**Task instructions**
The reply should hold every line of the listing exactly, and none of its images.

**Dataset records**
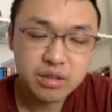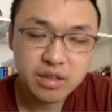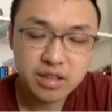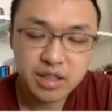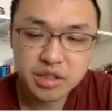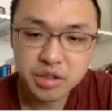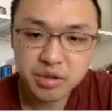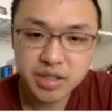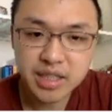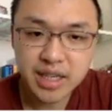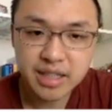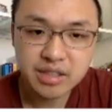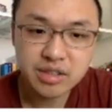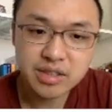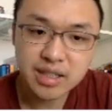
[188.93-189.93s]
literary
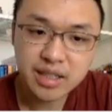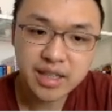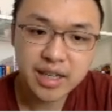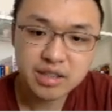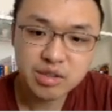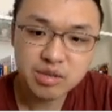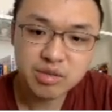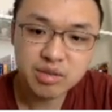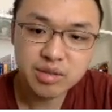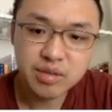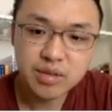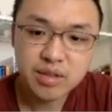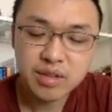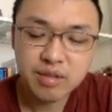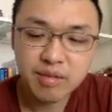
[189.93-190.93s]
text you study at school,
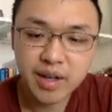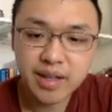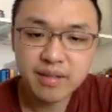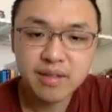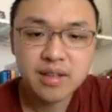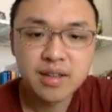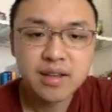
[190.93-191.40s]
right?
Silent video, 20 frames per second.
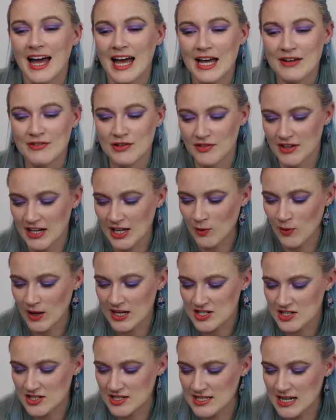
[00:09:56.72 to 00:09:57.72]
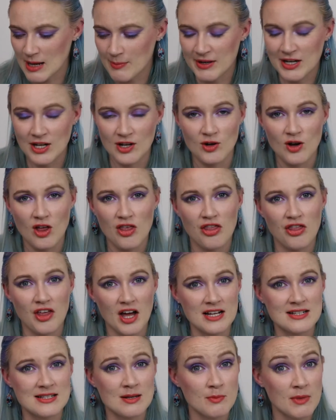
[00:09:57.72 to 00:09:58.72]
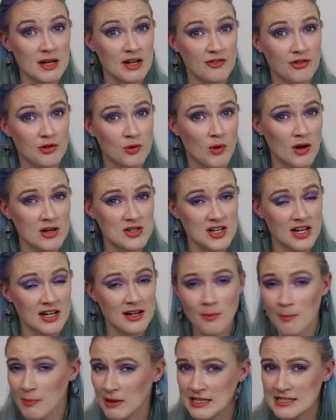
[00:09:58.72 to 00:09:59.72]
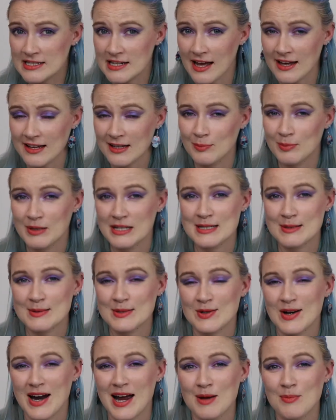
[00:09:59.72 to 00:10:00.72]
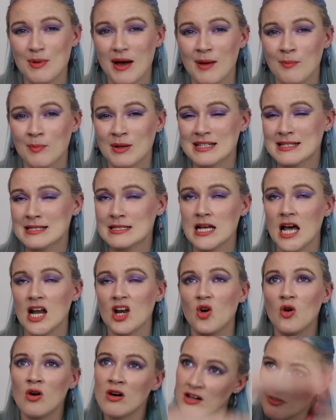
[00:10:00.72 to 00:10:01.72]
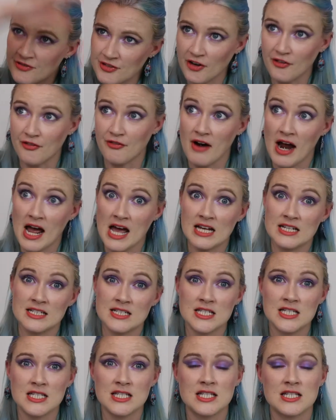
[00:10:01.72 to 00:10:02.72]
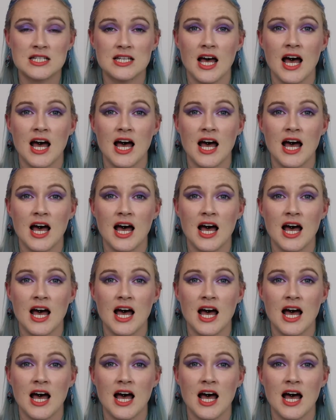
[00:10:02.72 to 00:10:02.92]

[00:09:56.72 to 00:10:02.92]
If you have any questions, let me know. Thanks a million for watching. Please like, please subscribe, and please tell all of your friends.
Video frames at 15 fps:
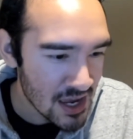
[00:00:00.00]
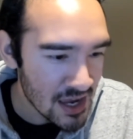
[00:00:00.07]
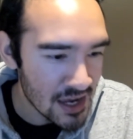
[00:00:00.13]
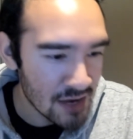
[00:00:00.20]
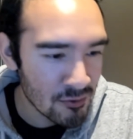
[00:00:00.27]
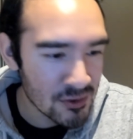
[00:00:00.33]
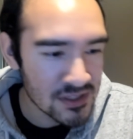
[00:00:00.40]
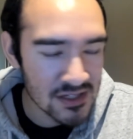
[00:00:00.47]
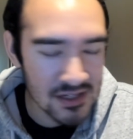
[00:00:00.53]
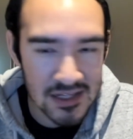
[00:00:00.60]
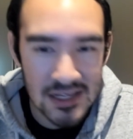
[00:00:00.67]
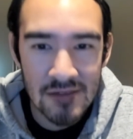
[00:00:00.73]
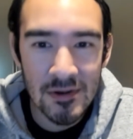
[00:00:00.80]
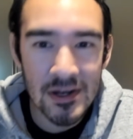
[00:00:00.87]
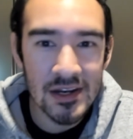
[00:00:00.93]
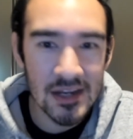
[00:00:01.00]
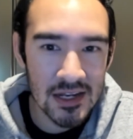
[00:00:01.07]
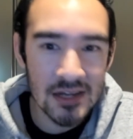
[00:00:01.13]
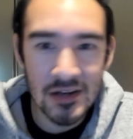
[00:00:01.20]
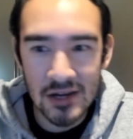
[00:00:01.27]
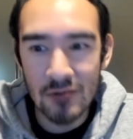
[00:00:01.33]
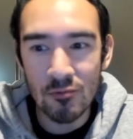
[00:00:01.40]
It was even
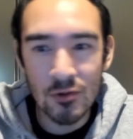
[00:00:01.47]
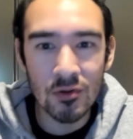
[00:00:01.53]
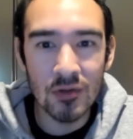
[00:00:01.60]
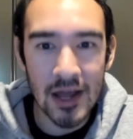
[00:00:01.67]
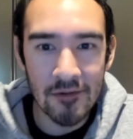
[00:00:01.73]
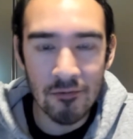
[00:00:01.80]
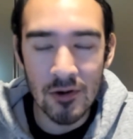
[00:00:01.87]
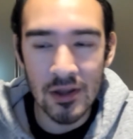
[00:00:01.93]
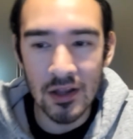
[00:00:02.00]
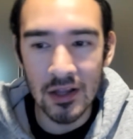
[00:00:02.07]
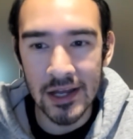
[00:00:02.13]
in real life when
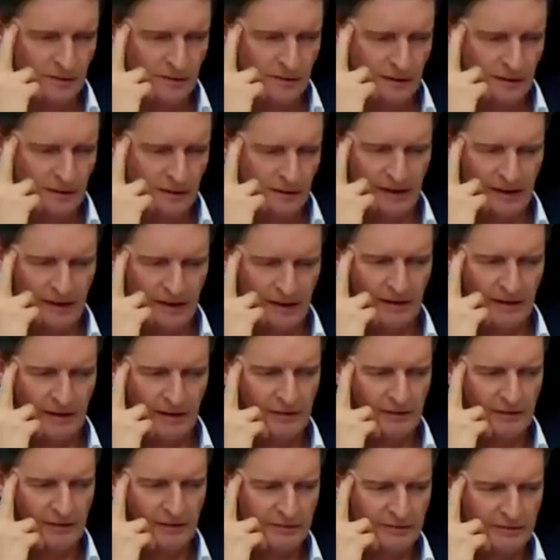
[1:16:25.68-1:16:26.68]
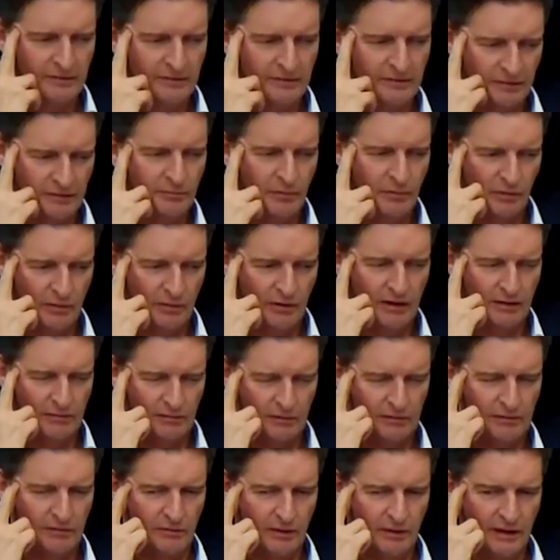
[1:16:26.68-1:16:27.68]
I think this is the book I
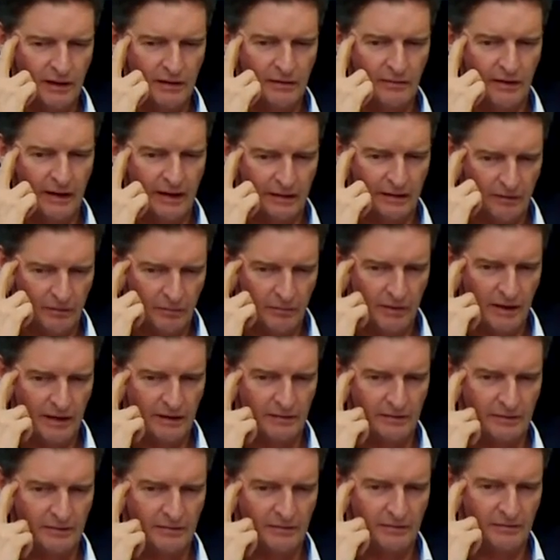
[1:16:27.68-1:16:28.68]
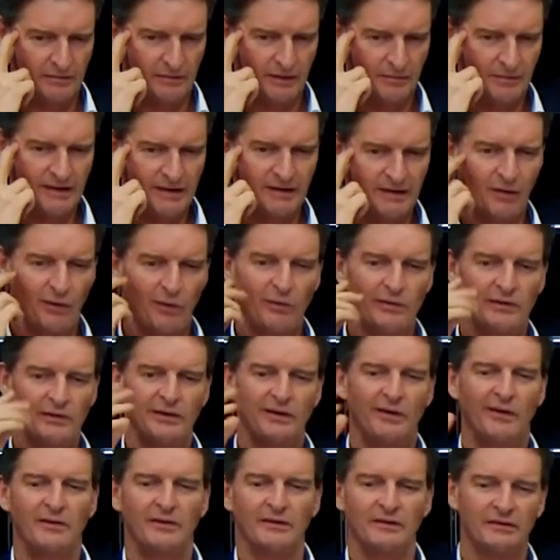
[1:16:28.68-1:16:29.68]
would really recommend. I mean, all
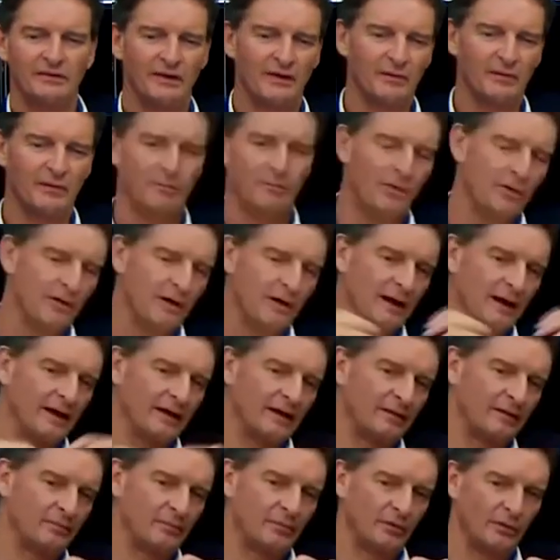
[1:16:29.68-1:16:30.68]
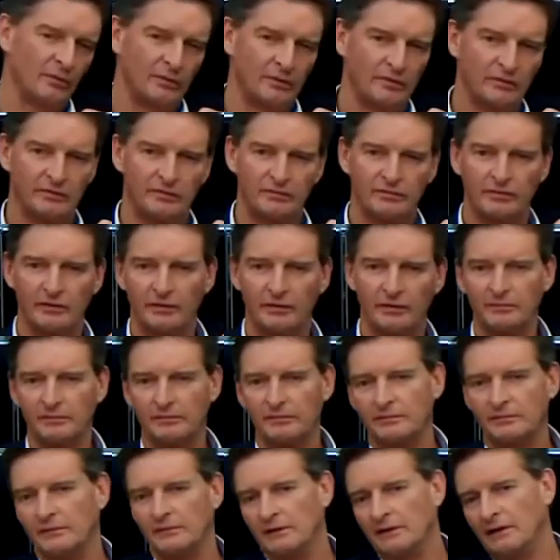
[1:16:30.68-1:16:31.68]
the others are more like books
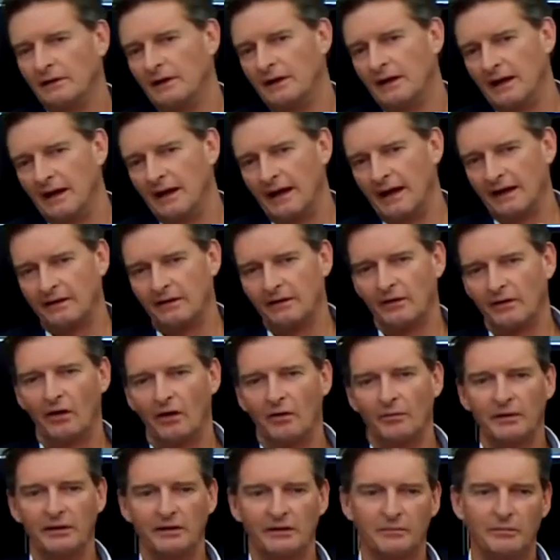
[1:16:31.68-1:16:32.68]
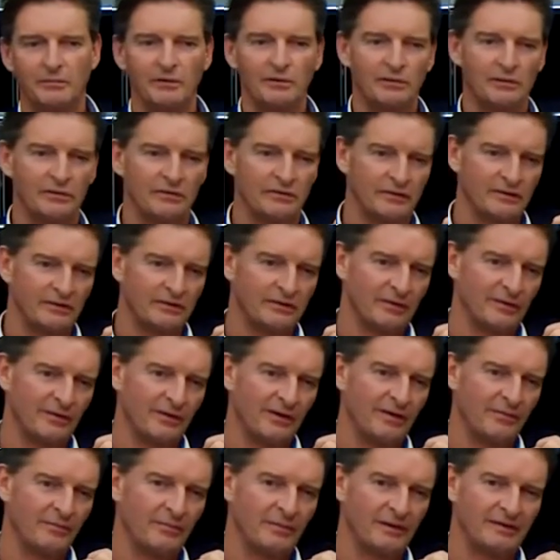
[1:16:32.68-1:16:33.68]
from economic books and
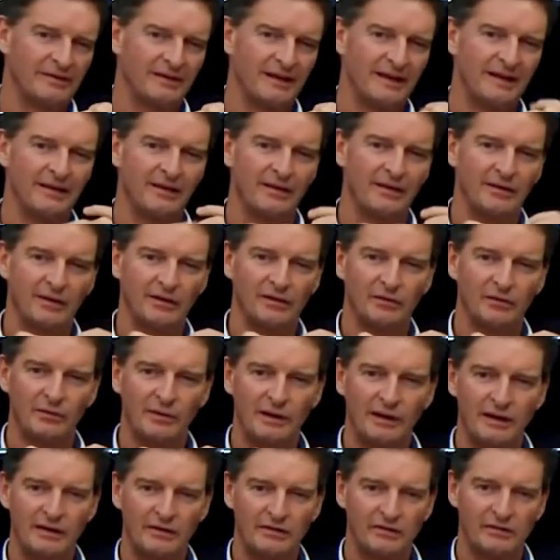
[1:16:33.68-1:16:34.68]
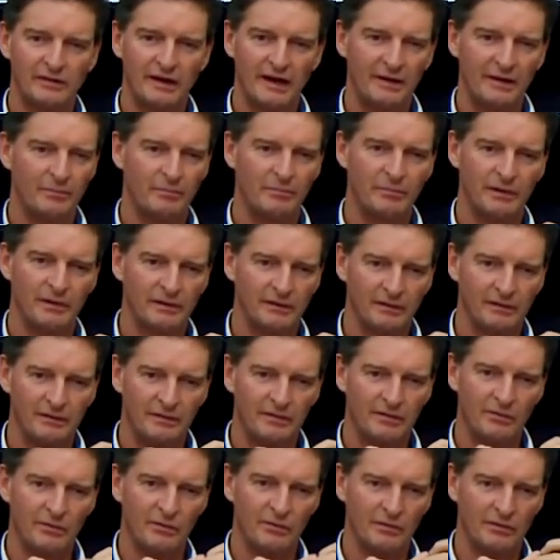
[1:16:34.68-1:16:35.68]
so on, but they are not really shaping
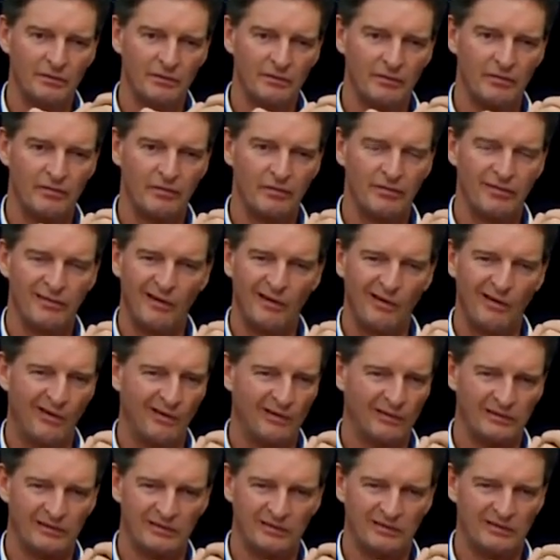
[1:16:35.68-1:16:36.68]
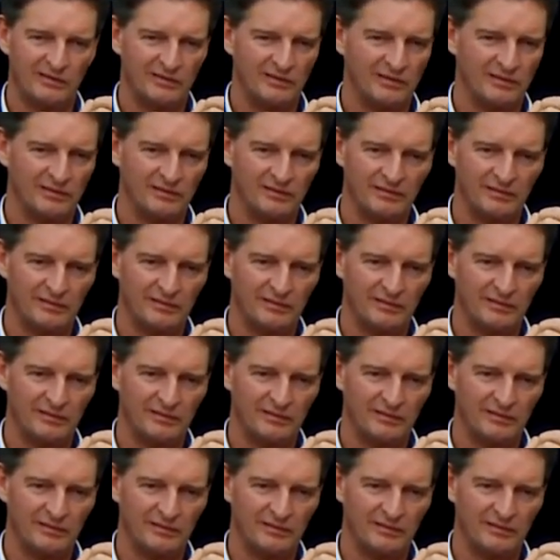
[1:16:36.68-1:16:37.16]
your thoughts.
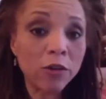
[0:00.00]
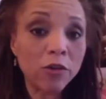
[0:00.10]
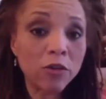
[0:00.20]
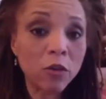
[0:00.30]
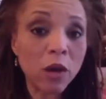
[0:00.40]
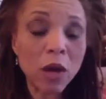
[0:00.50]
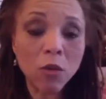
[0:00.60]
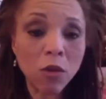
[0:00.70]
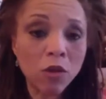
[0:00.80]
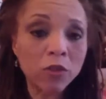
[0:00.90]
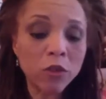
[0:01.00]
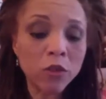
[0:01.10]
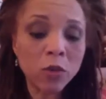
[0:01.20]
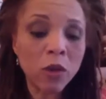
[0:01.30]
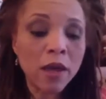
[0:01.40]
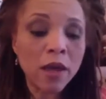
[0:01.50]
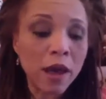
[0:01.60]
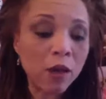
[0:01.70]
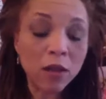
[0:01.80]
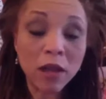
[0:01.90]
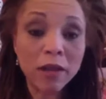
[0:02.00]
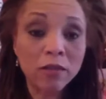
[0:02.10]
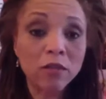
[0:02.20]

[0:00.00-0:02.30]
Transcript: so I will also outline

**Exercise response**
[188.93-189.93s]
literary
[189.93-190.93s]
text you study at school,
[190.93-191.40s]
right?
Silent video, 20 frames per second.
[00:09:56.72 to 00:09:57.72]
[00:09:57.72 to 00:09:58.72]
[00:09:58.72 to 00:09:59.72]
[00:09:59.72 to 00:10:00.72]
[00:10:00.72 to 00:10:01.72]
[00:10:01.72 to 00:10:02.72]
[00:10:02.72 to 00:10:02.92]

[00:09:56.72 to 00:10:02.92]
If you have any questions, let me know. Thanks a million for watching. Please like, please subscribe, and please tell all of your friends.
Video frames at 15 fps:
[00:00:00.00]
[00:00:00.07]
[00:00:00.13]
[00:00:00.20]
[00:00:00.27]
[00:00:00.33]
[00:00:00.40]
[00:00:00.47]
[00:00:00.53]
[00:00:00.60]
[00:00:00.67]
[00:00:00.73]
[00:00:00.80]
[00:00:00.87]
[00:00:00.93]
[00:00:01.00]
[00:00:01.07]
[00:00:01.13]
[00:00:01.20]
[00:00:01.27]
[00:00:01.33]
[00:00:01.40]
It was even
[00:00:01.47]
[00:00:01.53]
[00:00:01.60]
[00:00:01.67]
[00:00:01.73]
[00:00:01.80]
[00:00:01.87]
[00:00:01.93]
[00:00:02.00]
[00:00:02.07]
[00:00:02.13]
in real life when
[1:16:25.68-1:16:26.68]
[1:16:26.68-1:16:27.68]
I think this is the book I
[1:16:27.68-1:16:28.68]
[1:16:28.68-1:16:29.68]
would really recommend. I mean, all
[1:16:29.68-1:16:30.68]
[1:16:30.68-1:16:31.68]
the others are more like books
[1:16:31.68-1:16:32.68]
[1:16:32.68-1:16:33.68]
from economic books and
[1:16:33.68-1:16:34.68]
[1:16:34.68-1:16:35.68]
so on, but they are not really shaping
[1:16:35.68-1:16:36.68]
[1:16:36.68-1:16:37.16]
your thoughts.
[0:00.00]
[0:00.10]
[0:00.20]
[0:00.30]
[0:00.40]
[0:00.50]
[0:00.60]
[0:00.70]
[0:00.80]
[0:00.90]
[0:01.00]
[0:01.10]
[0:01.20]
[0:01.30]
[0:01.40]
[0:01.50]
[0:01.60]
[0:01.70]
[0:01.80]
[0:01.90]
[0:02.00]
[0:02.10]
[0:02.20]

[0:00.00-0:02.30]
Transcript: so I will also outline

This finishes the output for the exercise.